Proyek pembangunan Kluster Industri Sei Mangkei (KISM) di Kabupaten Simalungun dinilai tidak marketable sehingga tidak akan menarik pasar. KISM lebih cocok dijadikan industri hilir PTPN daripada mega proyek dalam Masterplan Percepatan dan Perluasan Pembangunan Ekonomi Indonesia (MP3EI).
Hal itu ditegaskan Wakil Ketua DPRD Sumatera Utara, Chaidir Ritonga kepada Waspada Online, hari ini. Dia menuturkan, KISM lebih cocok dijadikan industri hilir PTPN karena pasarnya sudah mati.
"Saya termasuk yang tidak sependapat Sei Mangkei digunakan sebagai proyek nasional sebesar itu," kata Chaidir.
Chaidir mengatakan, dirinya lebih setuju dengan North Sumatera Palm Oil Valley (NSPOV) milik PTPN II di Percut Seituan sana yang luasnya sekitar 8000 ha, karena tidak perlu merubah RTRW nya dan sarana dan prasarananya lebih memadai. Bahkan, kata Chaidir, jauh yang lebih penting adalah marketnya yang jadi hidup matinya sebuah kawasan industri.

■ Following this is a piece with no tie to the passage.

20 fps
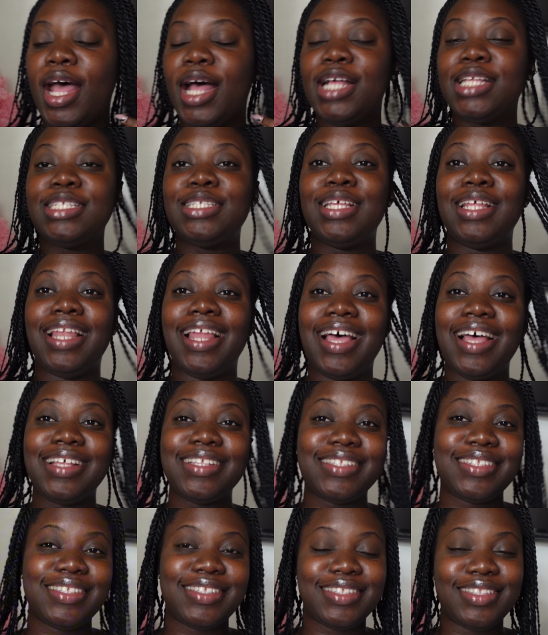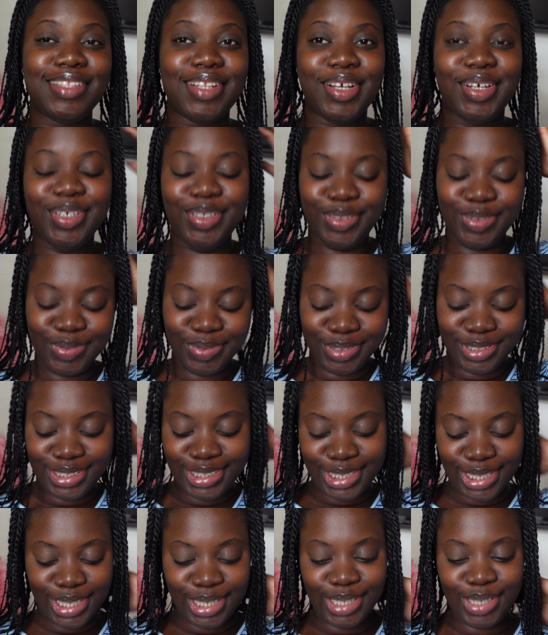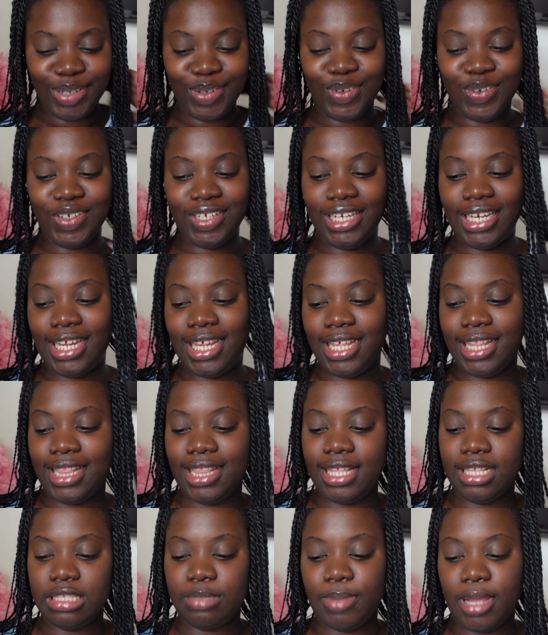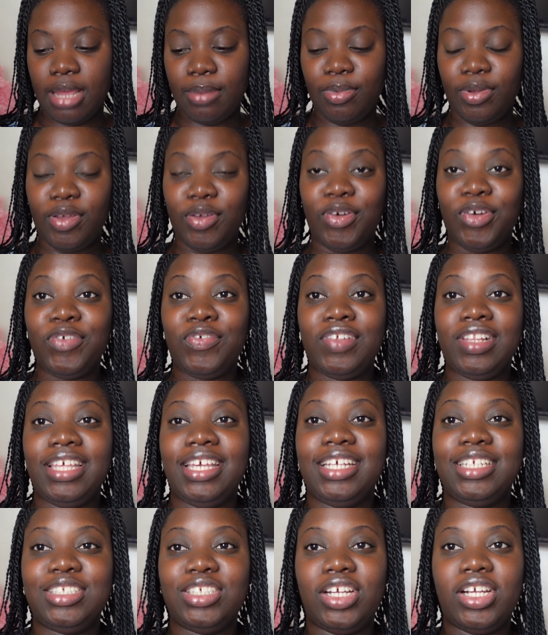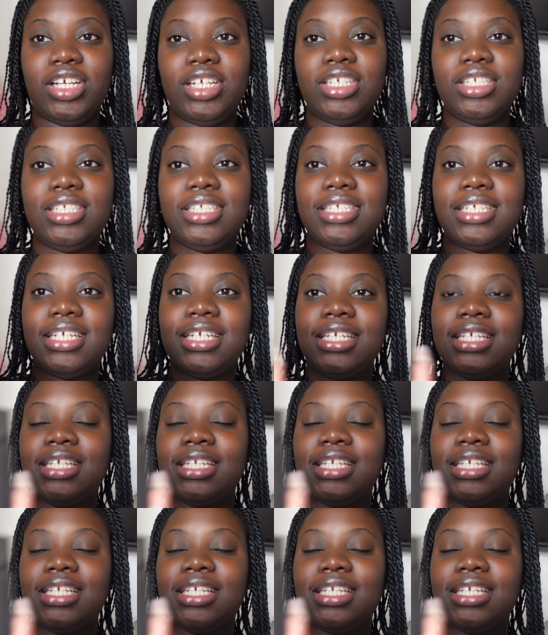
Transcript: So let's now turn on this bad boy. Hopefully it charged.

"NSPOV ini sudah lebih dulu menawarkan diri. Kalau Sei Mangkei, lebih cocok jadi industri hilirnya PTPN saja, bukan dengan Keppres. Terlalu besar itu, karena Sei Mangkei project by accident bukan by design," ungkap Chaidir.
Menurut Politisi dari Golkar tersebut, kelas KISM masih dibawah daerah lain karena sarana prasarananya tidak memenuhi syarat, seperti lahannya yang tidak memenuhi kawasan industri, sehingga pasar pun tak berminat datang ke sana.
"Kalau pasar tidak merespon, sama saja. Sama dengan hunian dan pertokoan, yang paling penting itu lokasi, lokasi, dan lokasi. Lokasi Sei Mangkei tidak marketable, berbeda dengan NSPOV yang pernah kita seminarkan. Sei Mangkei ini tidak ada kita seminarkan karena hanya proyek internal," ungkapnya.
Menurut Chaidir, meski pemerintah menjadi KISM sebagai kawasan ekonomi khusus (KEK), tetap tidak akan menjual seperti NSPOV. Karena dengan KEK, konsekuensinya menjadi sangat mahal, marketability -nya terhadap investor swasta tidak terlalu tinggi, bahkan tidak menarik.
"Feeling saya sebagai seorang pengusaha, sama dengan kita ingin menegakkan benang basah," ujar Chaidir.
Chaidir menjelaskan, KISM sejatinya berawal dari keinginan direktur pengembanga PTPN III untuk mengembangkan industri hilir sawit. "Hemat saya, ketika itu hanya untuk kawasan pengembangan PTPN III, tapi tau-tau pemerintah megamini saja sehingga dijadikan MP3EI.
Oleh karena itu, jelas Chaidir, jika pemerintah memang ingin mendorong pertumbuhan ekonomi di wilayah barat, maka sebaiknya KISM dikembalikan saja ke awal prakarsa pembangunannya, yaitu sektor hilir PTPN III. Atau bisa juga dijadikan industri hilir PTPN I hingga PTPN XIV.
Hal yang hampir sama juga diungkapkan oleh analis ekonomi dari Universitas Nomensen Medan, Parulian Simanjuntak. “Keberadaan Sei Mangkei itu seperti proyek yang tidak memiliki kesiapan dana. Hal ini dikarenakan lemahnya lobi yang dilakukan oleh Pemprov Sumut,” ujarnya.
Jika memang tidak menarik pasar, bagimana jika dipindahkan ke provinsi lain saja? Baik Parulian dan Chaidir menolak gagasan ini. "Dikembalikan saja ke desain awal, jangan ke provinsi lain. Kita jangan kedepankan ego sektoral," tandas Chaidir.